Excerpted data »
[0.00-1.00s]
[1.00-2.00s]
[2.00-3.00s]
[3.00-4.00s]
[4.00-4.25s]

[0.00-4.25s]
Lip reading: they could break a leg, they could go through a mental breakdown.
...
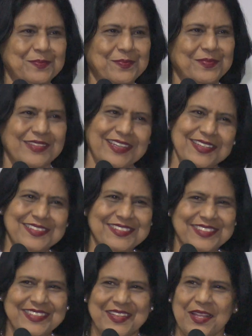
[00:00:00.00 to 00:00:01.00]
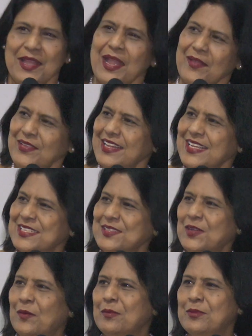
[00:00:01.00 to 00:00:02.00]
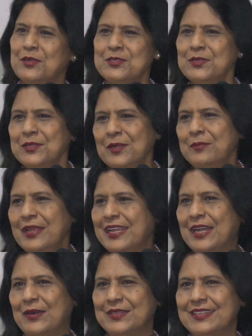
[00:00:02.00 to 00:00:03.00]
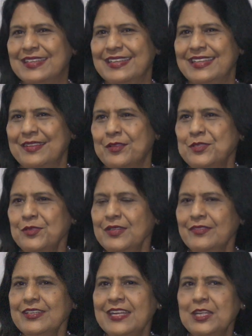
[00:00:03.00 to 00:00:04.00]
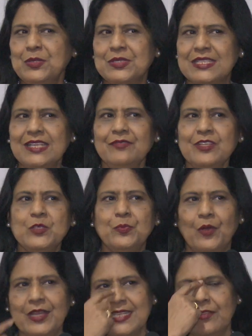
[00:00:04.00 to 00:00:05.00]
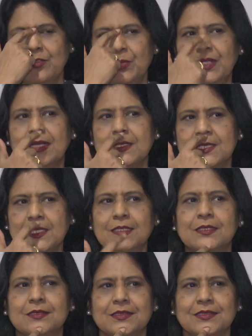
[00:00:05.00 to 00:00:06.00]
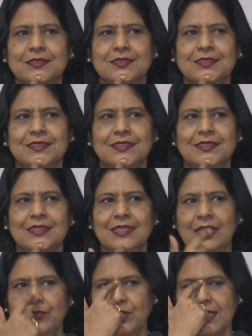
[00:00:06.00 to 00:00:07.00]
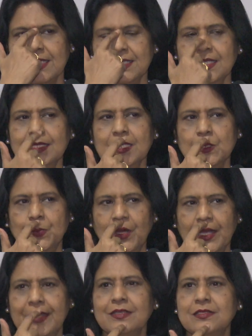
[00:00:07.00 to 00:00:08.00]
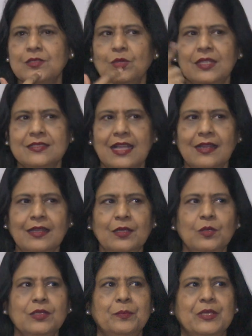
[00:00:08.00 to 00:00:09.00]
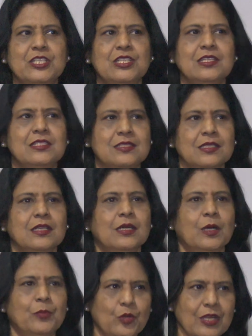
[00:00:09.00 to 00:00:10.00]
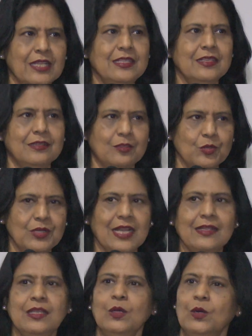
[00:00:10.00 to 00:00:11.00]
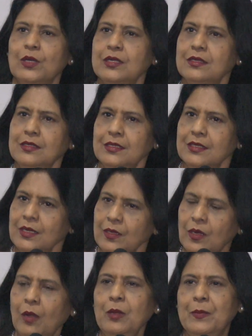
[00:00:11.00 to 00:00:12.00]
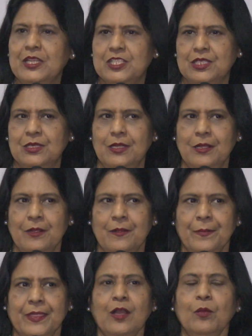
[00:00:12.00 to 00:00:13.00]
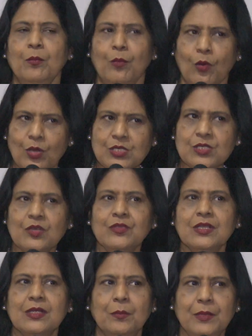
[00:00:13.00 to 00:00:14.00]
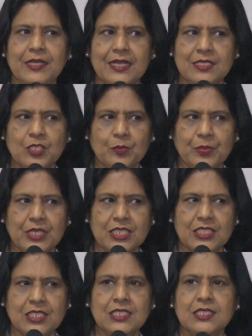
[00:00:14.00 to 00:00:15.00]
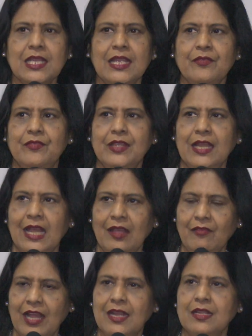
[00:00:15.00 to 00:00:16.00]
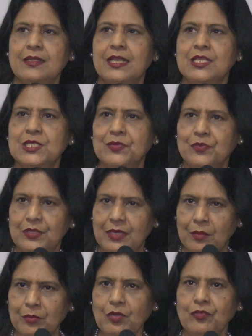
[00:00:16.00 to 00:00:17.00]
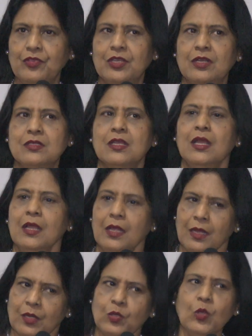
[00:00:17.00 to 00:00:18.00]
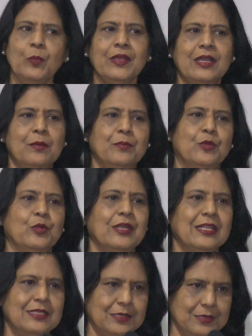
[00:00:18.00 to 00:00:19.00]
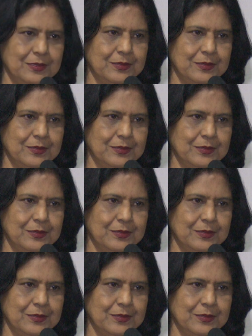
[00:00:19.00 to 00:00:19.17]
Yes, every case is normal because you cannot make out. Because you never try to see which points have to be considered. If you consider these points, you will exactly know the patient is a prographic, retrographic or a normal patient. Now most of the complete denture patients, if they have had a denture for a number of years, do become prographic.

What is required » From the listing above, repeat exactly the lines starting at the line that includes "[0.00-1.00s]" and ending at the line that includes "Lip reading: they", with nothing outside that span.

Output »
[0.00-1.00s]
[1.00-2.00s]
[2.00-3.00s]
[3.00-4.00s]
[4.00-4.25s]

[0.00-4.25s]
Lip reading: they could break a leg, they could go through a mental breakdown.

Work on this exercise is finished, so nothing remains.